Nel piacentino c’é una “bissa” che pezzo per pezzo, strisciando il “ditone”, ci restituisce un capolavoro gastronomico, vera gloria piacentina: i pisarèi.
Un piatto, pare, di origini medievali che si cucinava senza pomodoro e fagioli borlotti introdotti, in Europa, in seguito alle imprese di Colombo(1492, inizio era moderna).
Riferiscono le cronache del tempo che il piatto era molto gradito dai pellegrini francigeni in transito nella provincia, diretti verso Roma. Un piatto unico che veniva servito caldo nei numerosi ospitali e xenodochia locali perché realizzato mescolando la farina del frumento( forse anche di altri cereali al tempo coltivati per la maggiore) con il pane raffermo, grattugiato e qualche “striscia” di lardo e cotiche che i frati recuperavano dagli avanzi delle dispense dei nobili.
Il “gnocchetto” veniva cotto in un brodetto insaporito con verdure aromatiche, cotiche, grasso e fagioli dell’occhio (unica varietà presente in Europa fin dall’antichità) e, quando possibile, servito con una spruzzatina di “cacio” piacentino…

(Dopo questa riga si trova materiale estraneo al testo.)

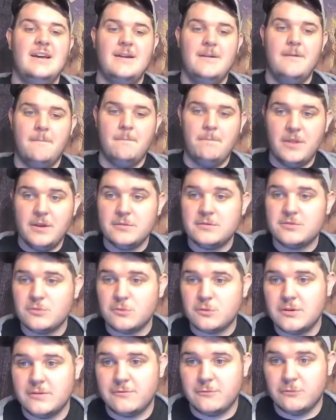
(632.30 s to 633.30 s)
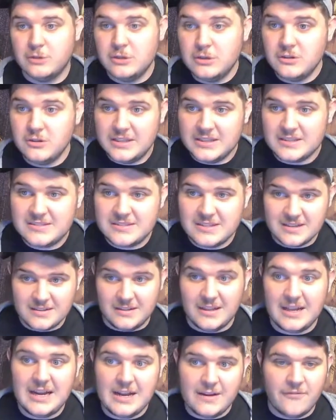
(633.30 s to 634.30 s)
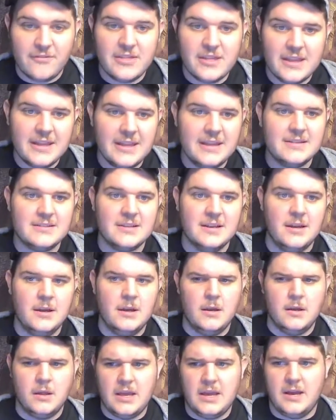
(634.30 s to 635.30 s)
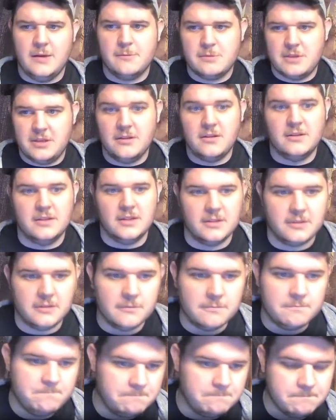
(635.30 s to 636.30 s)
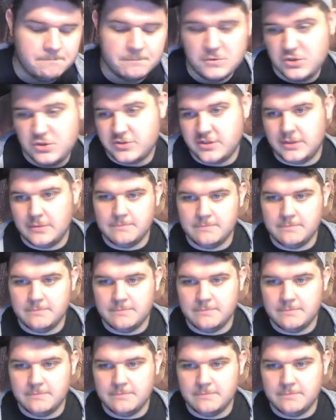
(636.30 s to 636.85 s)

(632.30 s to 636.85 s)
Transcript: those sort of realistic life things. Yeah, I'm killing that dude. Just saying.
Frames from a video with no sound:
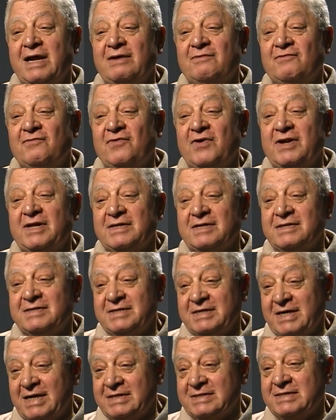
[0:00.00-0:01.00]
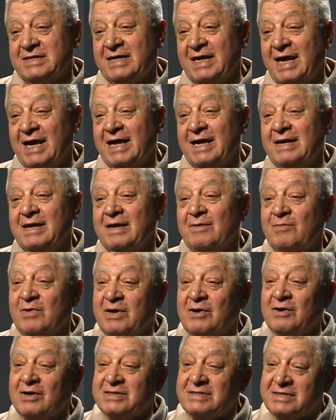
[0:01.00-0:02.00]
in front of CSEA
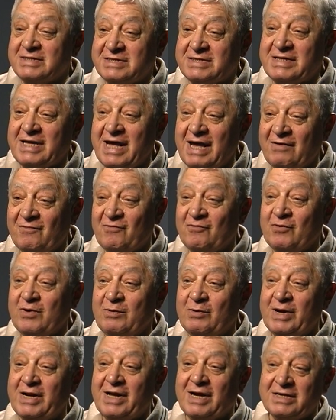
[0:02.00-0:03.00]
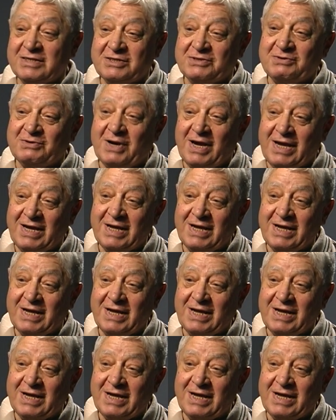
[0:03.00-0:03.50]
because the staff, we went on strike.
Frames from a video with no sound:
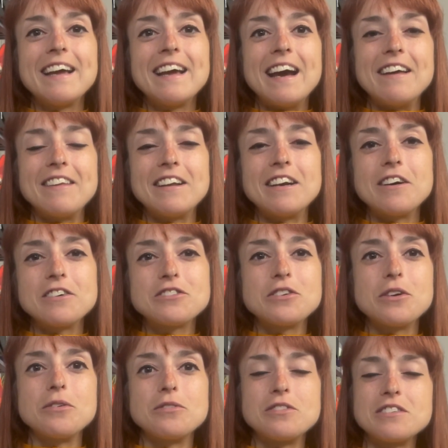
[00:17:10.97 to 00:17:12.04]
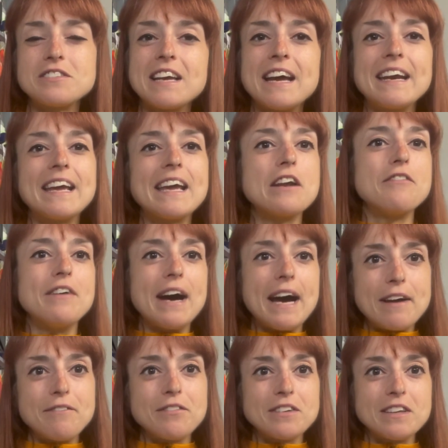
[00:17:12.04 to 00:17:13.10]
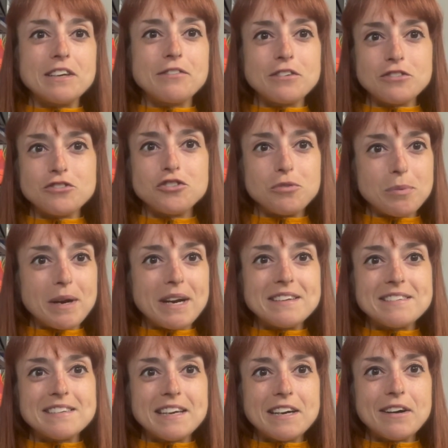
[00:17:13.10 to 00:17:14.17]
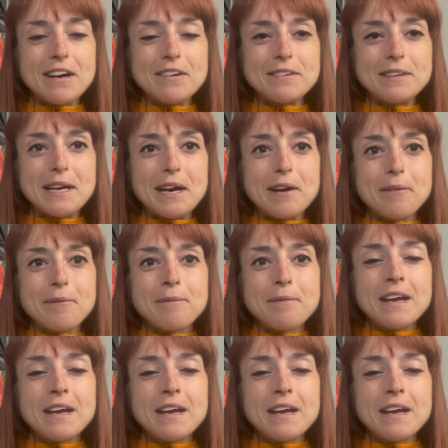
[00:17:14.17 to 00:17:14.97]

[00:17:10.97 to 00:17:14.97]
and then also just kind of get a vibe for the different shoe brands that are out there.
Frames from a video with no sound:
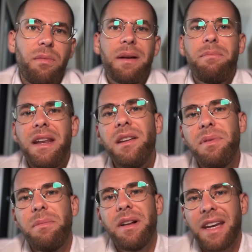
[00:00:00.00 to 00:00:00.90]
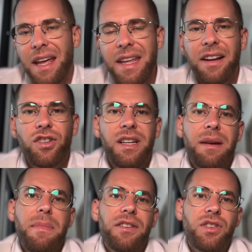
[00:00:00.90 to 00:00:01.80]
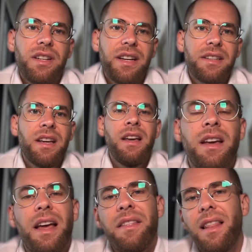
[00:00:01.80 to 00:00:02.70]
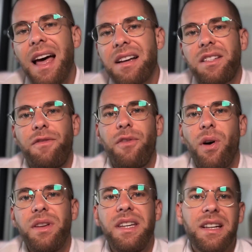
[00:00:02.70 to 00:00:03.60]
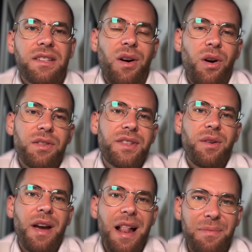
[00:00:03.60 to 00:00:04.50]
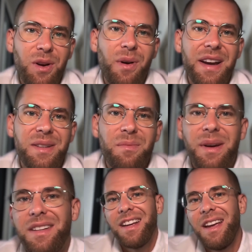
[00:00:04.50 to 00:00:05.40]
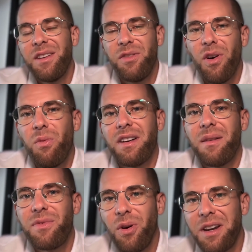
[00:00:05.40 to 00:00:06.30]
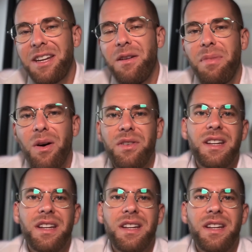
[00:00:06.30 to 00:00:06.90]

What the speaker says: But many people can actually imagine it, and the last 4 years also helped quite a bit. You know what I'm talking about.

Racconta Anna Gosetti della Salda in “Le ricette regionali Italiane” che i pisarèi sono la gloria di Piacenza. E c’è da crederci perché ancora ai giorni nostri il “semplice” piatto é proposto ovunque in trattorie, agriturismi e feste popolari piacentine, ovviamente arricchito con conserva di pomodoro, fagioli borlotti e spruzzato di Grana Padano; chi lo preferisce “brodoso” e chi asciutto…ecc…ecc….
Ma fin qui niente di nuovo.
Quello che ci chiediamo piuttosto è: in quali ospitali e xenodochia, dunque, potrebbe aver avuto inizio tutto questo?
Se consideriamo che per lunghi secoli, durante l’intero medioevo, il tratto piacentino di Via Francigena più percorso transitava in valdarda risalendo da Fiorenzuola verso Castell’Arquato per raggiungere “Tolla” e superare il Pelizzone (Via dei Monasteri Regi), e che l’intero tratto citato era costellato da parecchi ospizi ben “attrezzati” per viandanti e pellegrini…allora potremmo affermare che i Pisarei sono originari della Valdarda. Originari di Fiorezuola e/o Castell’Arquato? Inventati dai frati di Tolla?
Del resto “Pisarei e fasö” ci sta con il dialetto locale parlato, con poche differenti sfumature, tra le due cittadine nominate. Vero o verosimile non lo sappiamo ma così ci piace pensare. E ci piace anche pensare che fosse il cibo “eccellente” e povero dei pellegrini della Via dei Monasteri Regi.
In ogni caso leggende o aneddoti antichi non tolgono nulla a questo autentico capolavoro della semplicità e del gusto dì Piacenza che tuttavia, purtroppo, vive in maniera eccessivamente “autoreferenziale”… Al pari di altri nostri capolavori del gusto. (Foto dal web).
Suppongo che la preparazione originale, prima dell’arrivo dei borlotti e pomidoro dal Sud America, prevedesse i nostri buoni e antichi fagioli italici, del genere Dolichos, tra cui “quello con l’occhio”, utilizzati dai “Romani”.
Per “il pomodoro”, infine, esistevano salse similari tali da poter presentare “i pisarei” non molto differenti da quelli odierni.
Saluti, Bafurno
Si tratta di ipotesi. Tieni conto che il fagiolo dell’occhio é quello che viene usato da certi specialisti cultori del piatto perché si presta bene al bisogno. E tieni pure conto che quasi certamente era un piatto servito con un brodo denso che si mangiava con il cucchiaio ( presente in cucina ben prima della forchetta come la intendiamo noi). Il pane raffermo era in maggior quantità rispetto alla farina, per ovvi motivi motivi, è la farina usata era quella disponibile.